The GAD in the present study was positive in 2.35% of cases and this is in agreement with [33] (3.7%) and Kashani, (2.4%), but the prevalence in the present study is higher than that reported by Al- Bishri and Sayed, (1.3%); Khashaba, (0.4%) and Eisa, (1.1%), and this may be attributed to the fact that these studies were designed mainly to examine the anxiety symptoms. As regard risk factors, it was found that the age group (17-18 years) was more represented in the positive sample (6.2%), followed by (12-14 years) (5.2%). This can be explained by the fact that this stage is a transitional stage that accompanied by different biological, social and psychological changes [34]. Furthermore, the present study revealed no significant difference between males and females as regard anxiety disorders, although GAD is slightly higher in males. This can be attributed that psychological and social stressors is severe in males than females. These results are in agreement with Bishri and Sayed, and Anderson, In addition, the present work revealed that anxiety disorders and GAD were more represented in students where father had no work, and this may be attributed to the absence of financial support [35,36]. Also, the dead of the father may lead to the marriage of the mother and consequently the stressors were increased. Also, the results of the present study, revealed that anxiety disorders and GAD were more represented in students with large family numbers and this in agreement with Bishri and Sayed and Okasha, but differ with Lotfi who stated that the increased number of sons decrease the financial and social support. In the present work, the anxiety and GAD were increased in crowded environments in comparison to non crowded environments and these results are in agreement with Lotfi and this can be explained by factors associated with increased crowding index like increased family size, decreased financial income, decreased social status, and the available rooms. It was reported that the increased family size leads to increased occurrence of psychological disorders [37].

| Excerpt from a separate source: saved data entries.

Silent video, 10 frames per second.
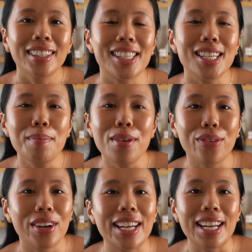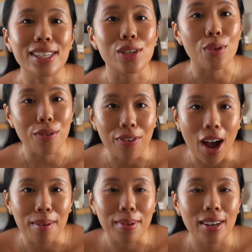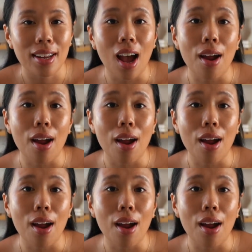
Lesson number three is refinement.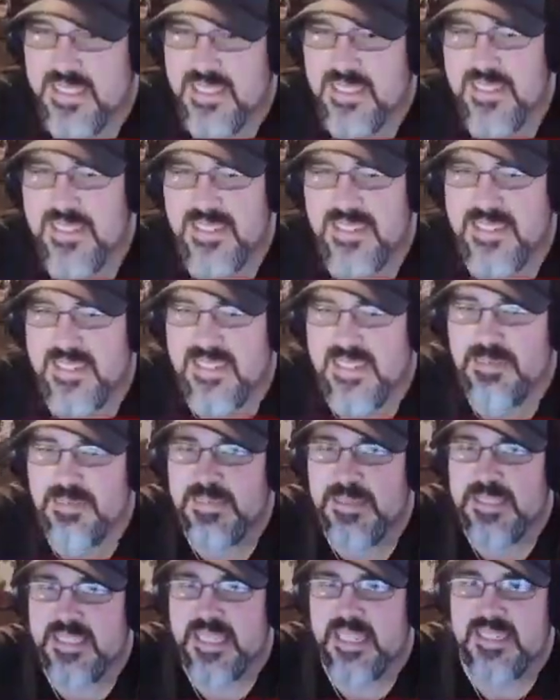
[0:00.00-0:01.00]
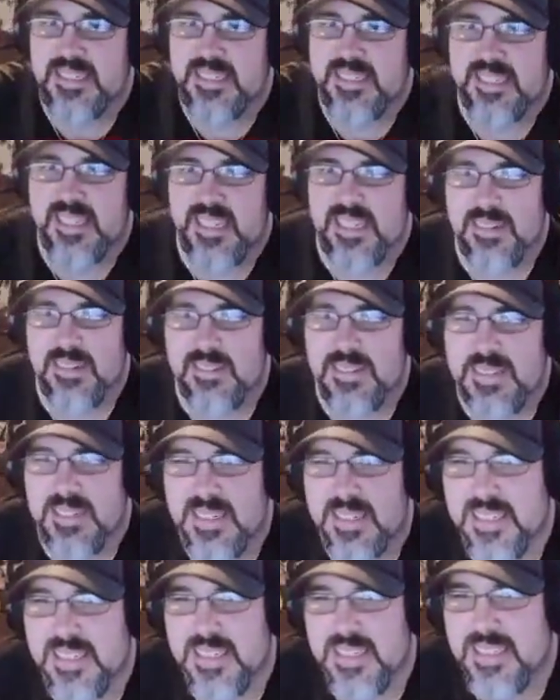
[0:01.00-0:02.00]
Sir, I'm gonna have to stay on here,
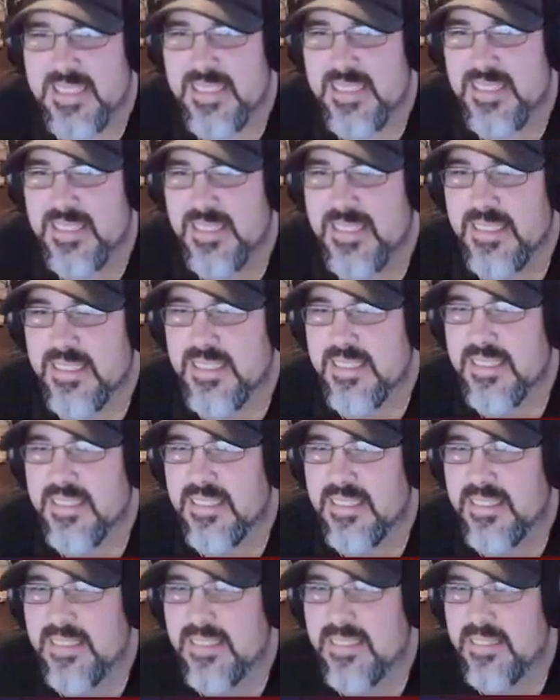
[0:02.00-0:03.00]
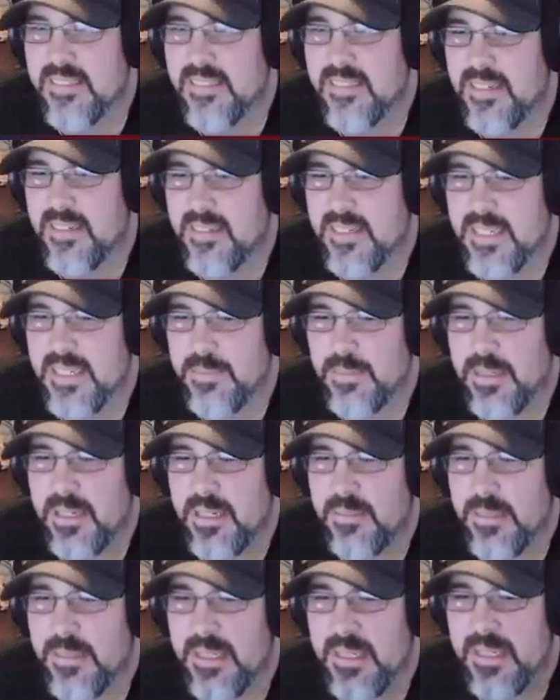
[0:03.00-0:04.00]
I guess. Oh, come
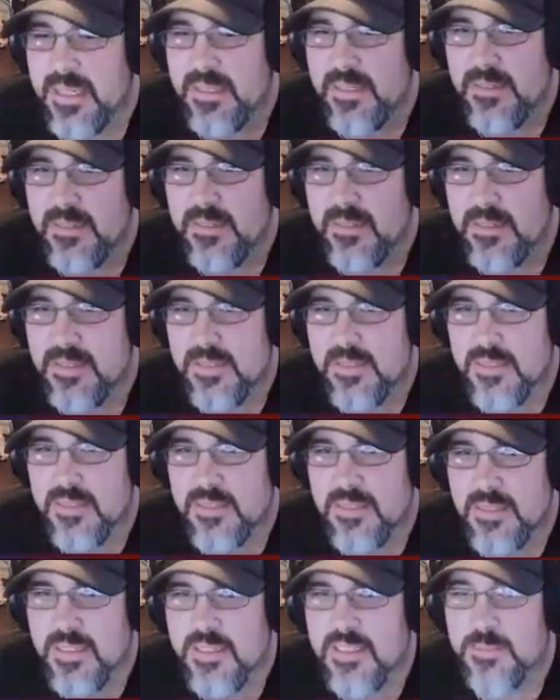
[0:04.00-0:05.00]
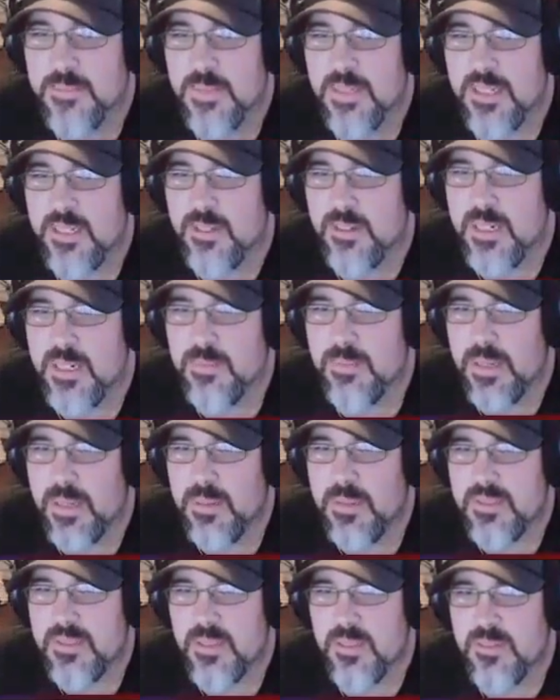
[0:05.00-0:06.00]
on, man. It's been a great
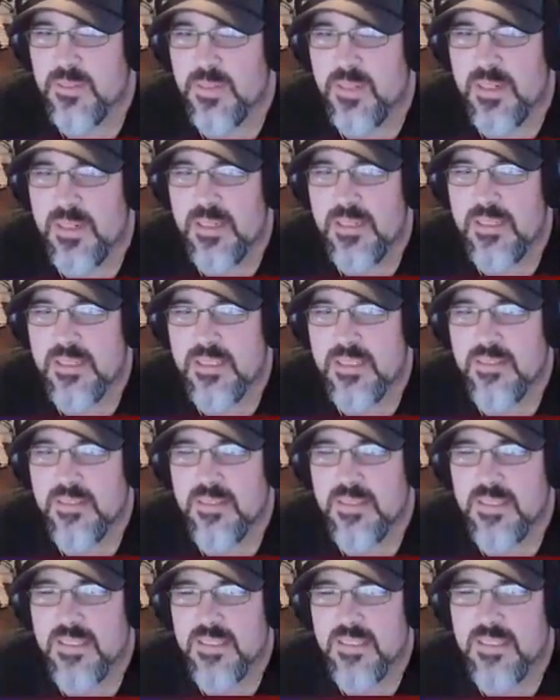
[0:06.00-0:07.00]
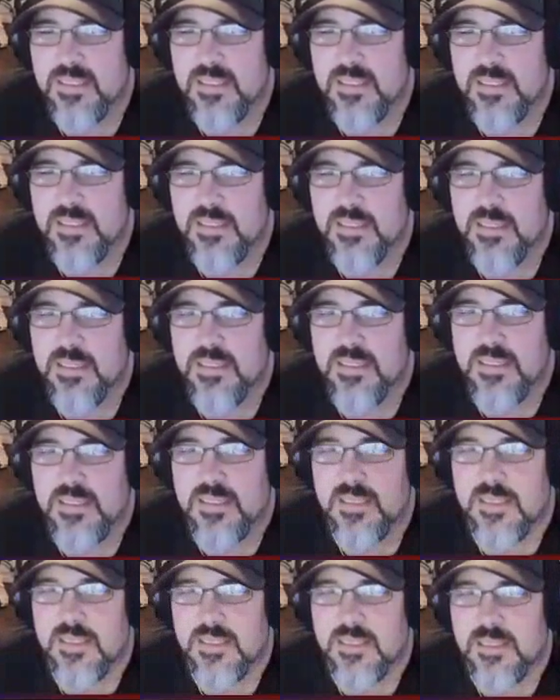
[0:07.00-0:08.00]
bonus so far. So there
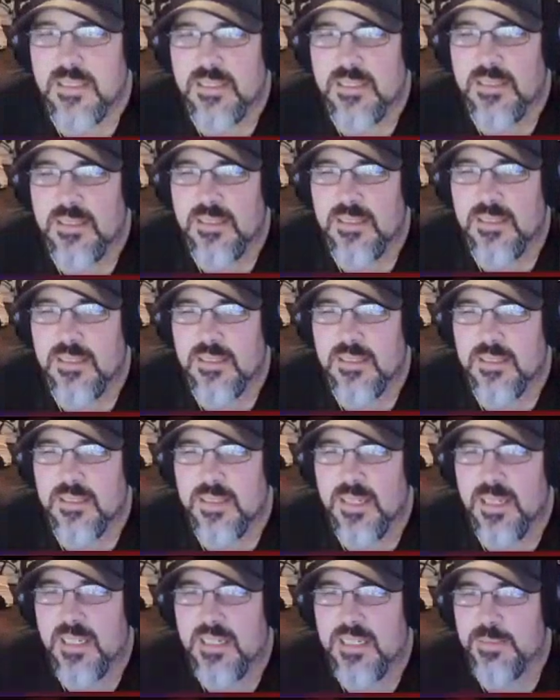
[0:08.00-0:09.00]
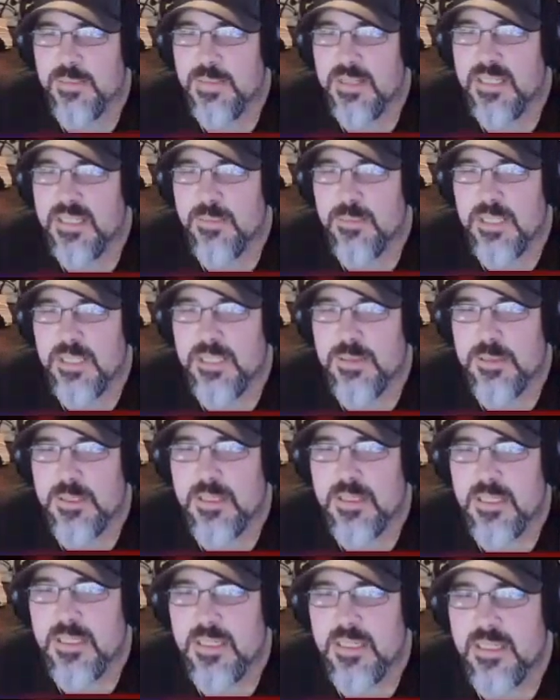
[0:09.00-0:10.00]
could be respins. Yeah, it could uh, be some yeah.
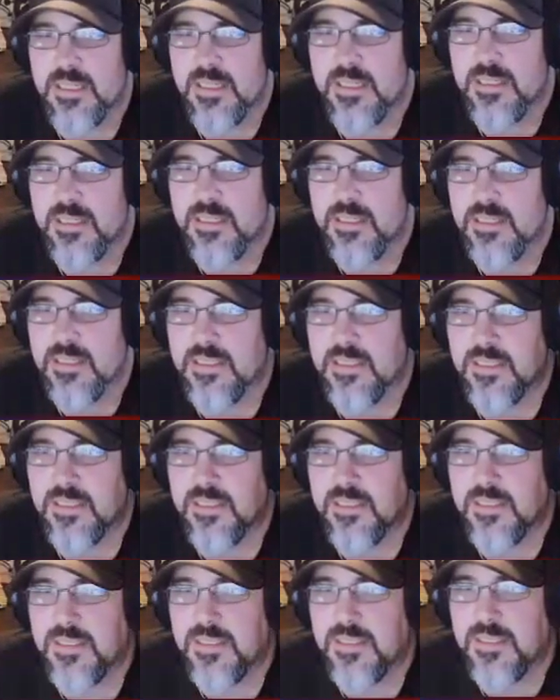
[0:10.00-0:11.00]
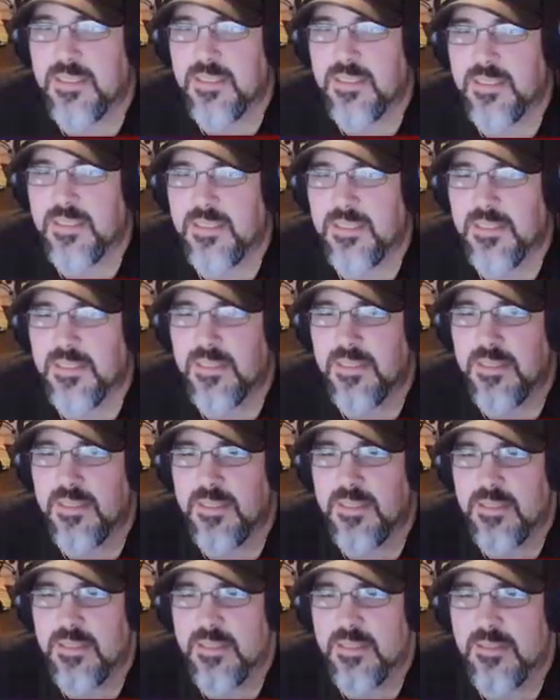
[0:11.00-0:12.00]
respins, yeah. Right, okay.
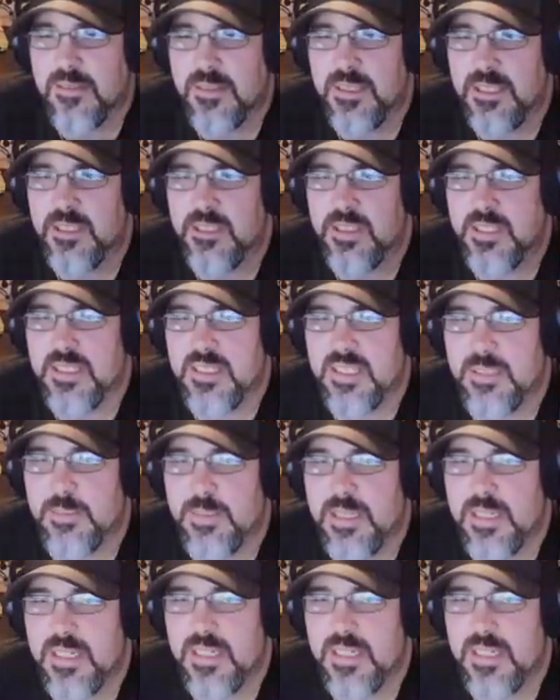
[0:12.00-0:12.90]
Appreciate something,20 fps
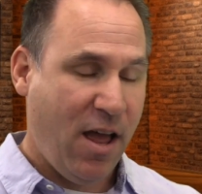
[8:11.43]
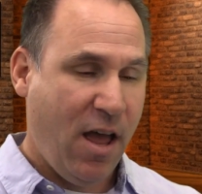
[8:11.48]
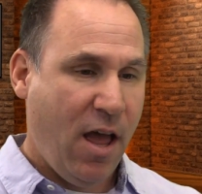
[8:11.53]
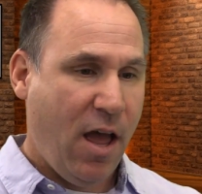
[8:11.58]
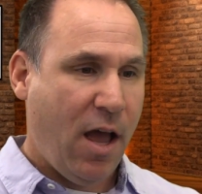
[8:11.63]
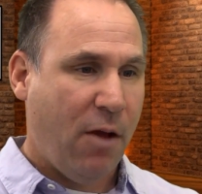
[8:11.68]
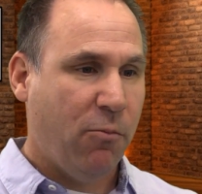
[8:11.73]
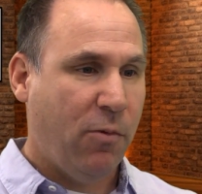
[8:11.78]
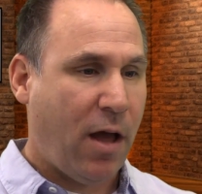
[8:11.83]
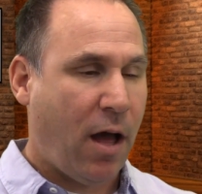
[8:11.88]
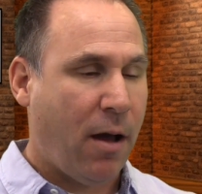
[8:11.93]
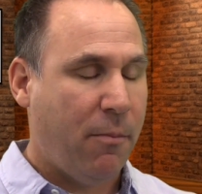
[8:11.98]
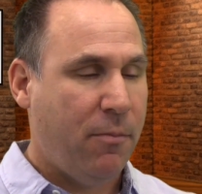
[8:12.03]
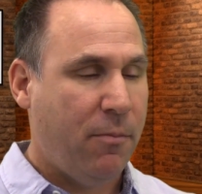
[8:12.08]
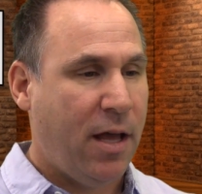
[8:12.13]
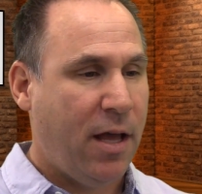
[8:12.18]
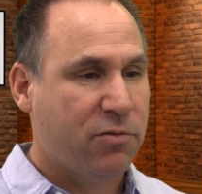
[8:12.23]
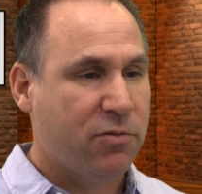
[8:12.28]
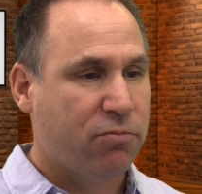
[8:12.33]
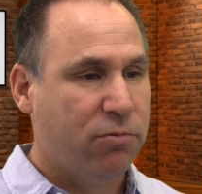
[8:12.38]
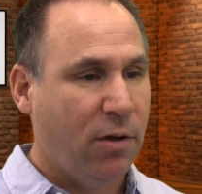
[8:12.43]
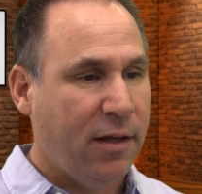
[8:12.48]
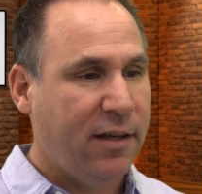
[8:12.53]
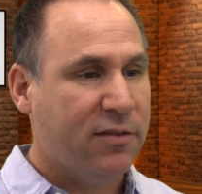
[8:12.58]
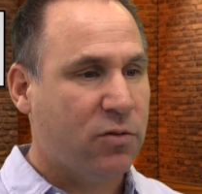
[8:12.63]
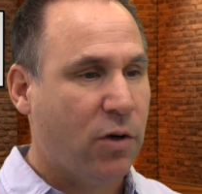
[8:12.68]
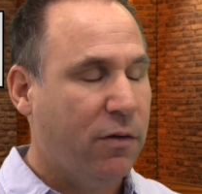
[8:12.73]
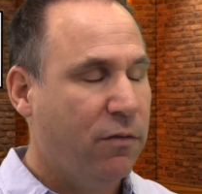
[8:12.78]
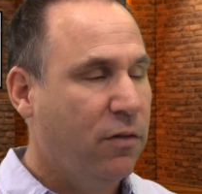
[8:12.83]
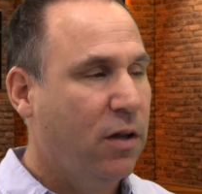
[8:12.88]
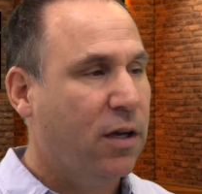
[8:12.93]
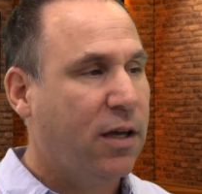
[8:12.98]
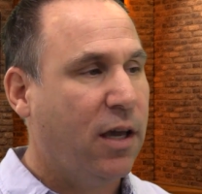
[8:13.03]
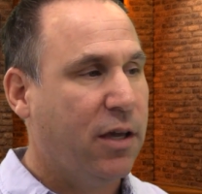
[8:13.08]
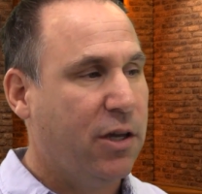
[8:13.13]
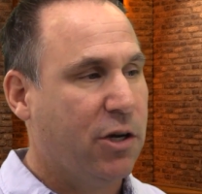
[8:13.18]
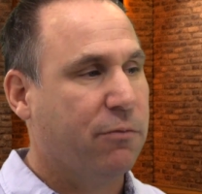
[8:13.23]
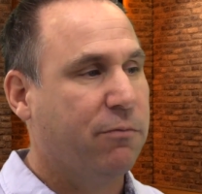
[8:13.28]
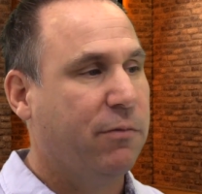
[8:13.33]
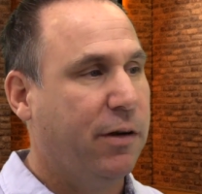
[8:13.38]
Yep, yep. Um, is really sort of
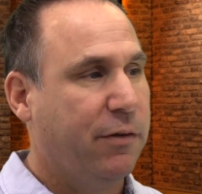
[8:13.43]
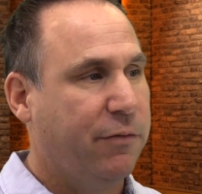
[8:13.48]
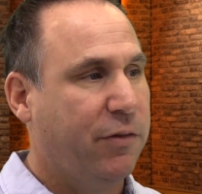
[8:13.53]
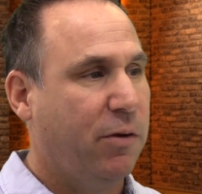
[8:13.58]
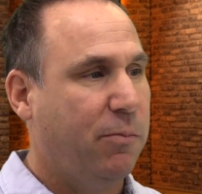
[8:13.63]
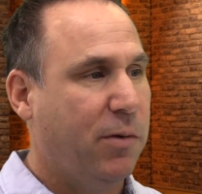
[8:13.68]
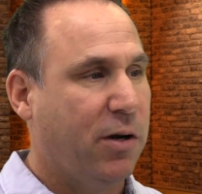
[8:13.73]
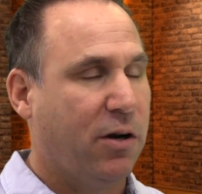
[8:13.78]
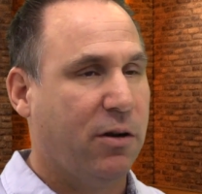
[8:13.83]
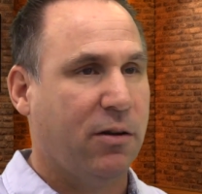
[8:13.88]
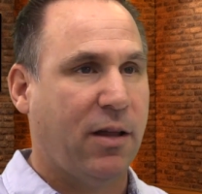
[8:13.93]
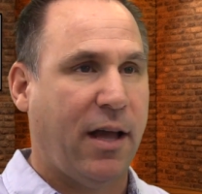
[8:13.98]
looking your rearview mirror.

On the other hand, Okasha, reported that crowding plays only a minor role in occurrence of anxiety disorders, but the study of the first one was only on children and the later study on adults. The present work revealed that the anxiety disorders especially GAS were increased in families with irritable relations and these are in agreement with Bishri and Sayed, Amato explained that by the fact that irritable relation between husband and wife regardless the size of family leading to increased behavioral disorders in their sons and leads to depressed mother that decreased her ability for caring her sons. The results of the present work revealed that the previous family history had no effect on the prevalence of anxiety disorders and this is agreement with Bishri and Sayed. On the other hand Gelder stated that persons who had positive family history for psychological disorders had an increased risk for anxiety disorders due to decreased adaptation at home and at school with subsequent behavioral disturbance. Finally, the results of the present study revealed that the anxiety disorders increased with smoking and drug abuse. In conclusion, the results of the present study revealed high prevalence of anxiety disorders was (6.69%) and GAD (2.35%) in this age group that associated with risk factors like the education, age, family size, work of father, crowding index, the relation between husbands, smoking and drug abuse [38-42].